Curved Worlds, Clear Boundaries: Generalizing Speech Deepfake Detection using Hyperbolic and Spherical Geometry Spaces

Authors: Farhan Sheth, Girish, Mohd Mujtaba Akhtar, Muskaan Singh

Published: 2025-11-13 20:43:31+00:00

Comment: Accepted to IJCNLP-AACL 2025

AI Summary

This paper introduces RHYME, a novel framework for generalizable audio deepfake detection across diverse speech synthesis paradigms, including conventional TTS, diffusion, and flow-matching generators. RHYME achieves synthesis-invariant detection by fusing utterance-level embeddings from pretrained speech encoders using non-Euclidean projections into hyperbolic and spherical manifolds, unified via Riemannian barycentric averaging. This geometry-aware approach effectively aligns structural distortions common to synthetic speech, leading to robust generalization in cross-paradigm and unseen-generator conditions.

Abstract

In this work, we address the challenge of generalizable audio deepfake detection (ADD) across diverse speech synthesis paradigms-including conventional text-to-speech (TTS) systems and modern diffusion or flow-matching (FM) based generators.

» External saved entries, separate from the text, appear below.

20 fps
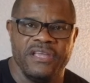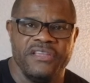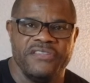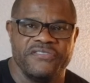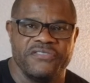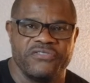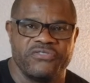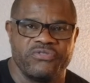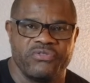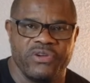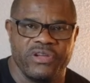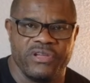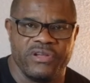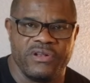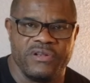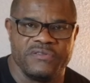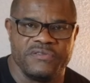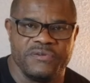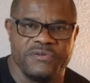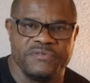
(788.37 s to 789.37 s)
So try
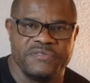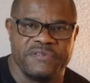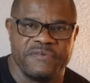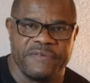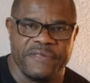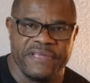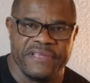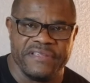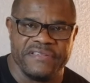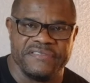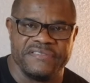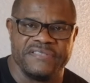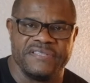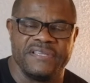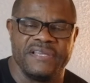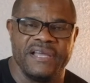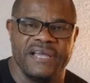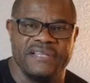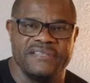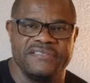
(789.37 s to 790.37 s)
all those things
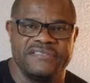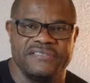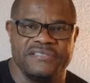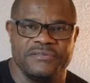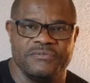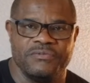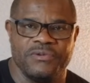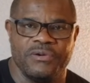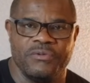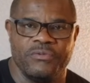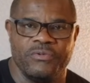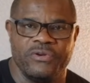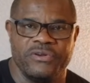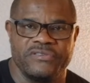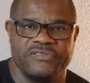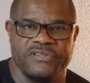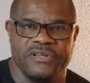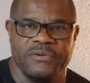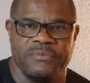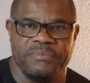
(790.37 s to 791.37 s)
and see what
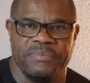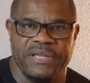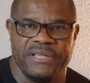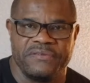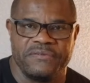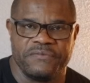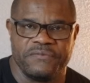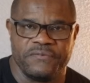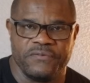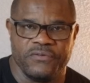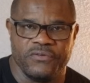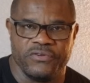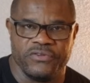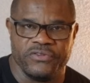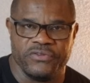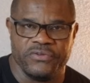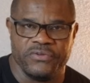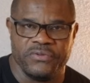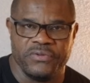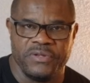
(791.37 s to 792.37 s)
works out best for
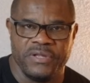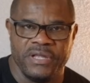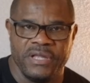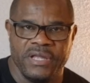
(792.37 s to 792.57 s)
you.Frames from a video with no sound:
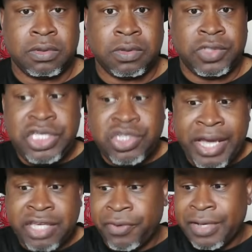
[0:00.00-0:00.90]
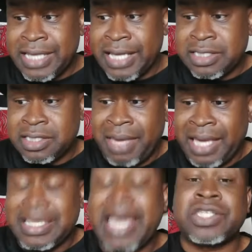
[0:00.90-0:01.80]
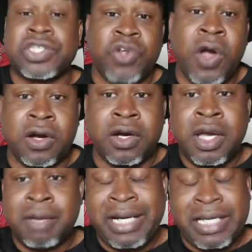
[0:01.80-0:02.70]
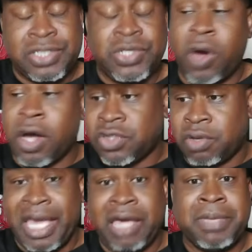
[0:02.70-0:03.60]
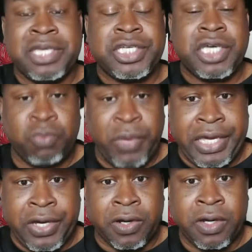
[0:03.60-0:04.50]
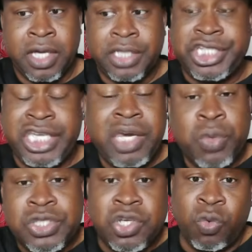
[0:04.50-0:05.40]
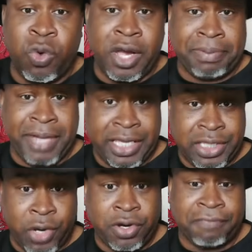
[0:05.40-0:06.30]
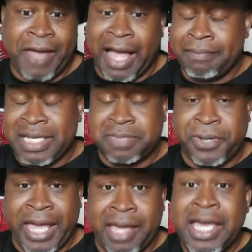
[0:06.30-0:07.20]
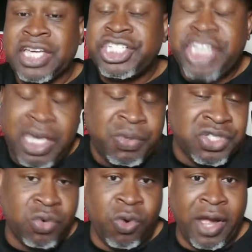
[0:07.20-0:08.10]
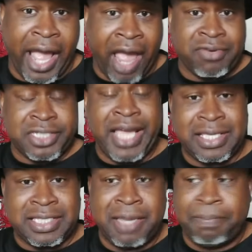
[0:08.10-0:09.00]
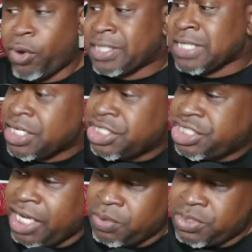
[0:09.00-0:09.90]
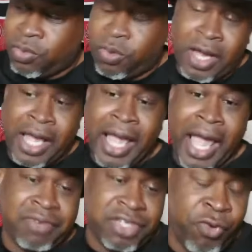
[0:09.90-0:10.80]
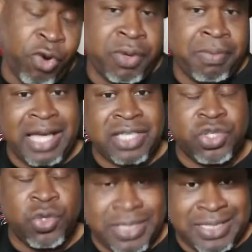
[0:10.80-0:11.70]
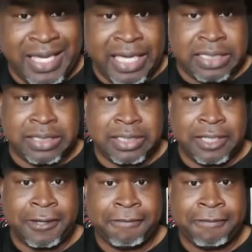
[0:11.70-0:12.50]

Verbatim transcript: She transferred to Texas and made Texas stronger, but Sue also made Michigan weaker. She was the one playing 35 minutes per game. She was the one averaged 19 points. She was the one averaged 4 rebounds, 2 assists.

Prior work has mostly targeted individual synthesis families and often fails to generalize across paradigms due to overfitting to generation-specific artifacts. We hypothesize that synthetic speech, irrespective of its generative origin, leaves behind shared structural distortions in the embedding space that can be aligned through geometry-aware modeling. To this end, we propose RHYME, a unified detection framework that fuses utterance-level embeddings from diverse pretrained speech encoders using non-Euclidean projections. RHYME maps representations into hyperbolic and spherical manifolds-where hyperbolic geometry excels at modeling hierarchical generator families, and spherical projections capture angular, energy-invariant cues such as periodic vocoder artifacts. The fused representation is obtained via Riemannian barycentric averaging, enabling synthesis-invariant alignment. RHYME outperforms individual PTMs and homogeneous fusion baselines, achieving top performance and setting new state-of-the-art in cross-paradigm ADD.


Key findings
RHYME consistently outperforms individual pretrained models and homogeneous fusion baselines, achieving significantly lower Equal Error Rates (EERs) in cross-corpus and unseen-generator conditions. It achieves state-of-the-art performance, with an EER of 14.12% compared to an average of 32.44% for the AASIST-L model in cross-domain settings. The geometry-aware fusion strategy enables RHYME to learn shared, synthesis-invariant structural cues, leading to robust generalization even when faced with entirely unseen synthetic speech generators and improving the reliability of probability estimates.
Approach
The RHYME framework fuses utterance-level embeddings from multiple pretrained speech encoders. It projects these representations into hyperbolic space to model hierarchical generator families and spherical space to capture angular, energy-invariant cues like periodic vocoder artifacts. These projected embeddings are then combined using Riemannian barycentric averaging in the Poincaré ball, forming a synthesis-agnostic representation for classification.
Datasets
DFADD (Diffusion and Flow-Matching Based Audio Deepfake Dataset), ASVSpoof 2019 (Logical Access subset). The DFADD benchmark was also extended with two new diffusion-based generators.
Model(s)
RHYME framework; pretrained speech encoders used as backbones include USAD2, PaSST3, Whisper4, x-vector5, WavLM6, HuBERT7, and Wav2Vec 2.08.
Author countries
India, UK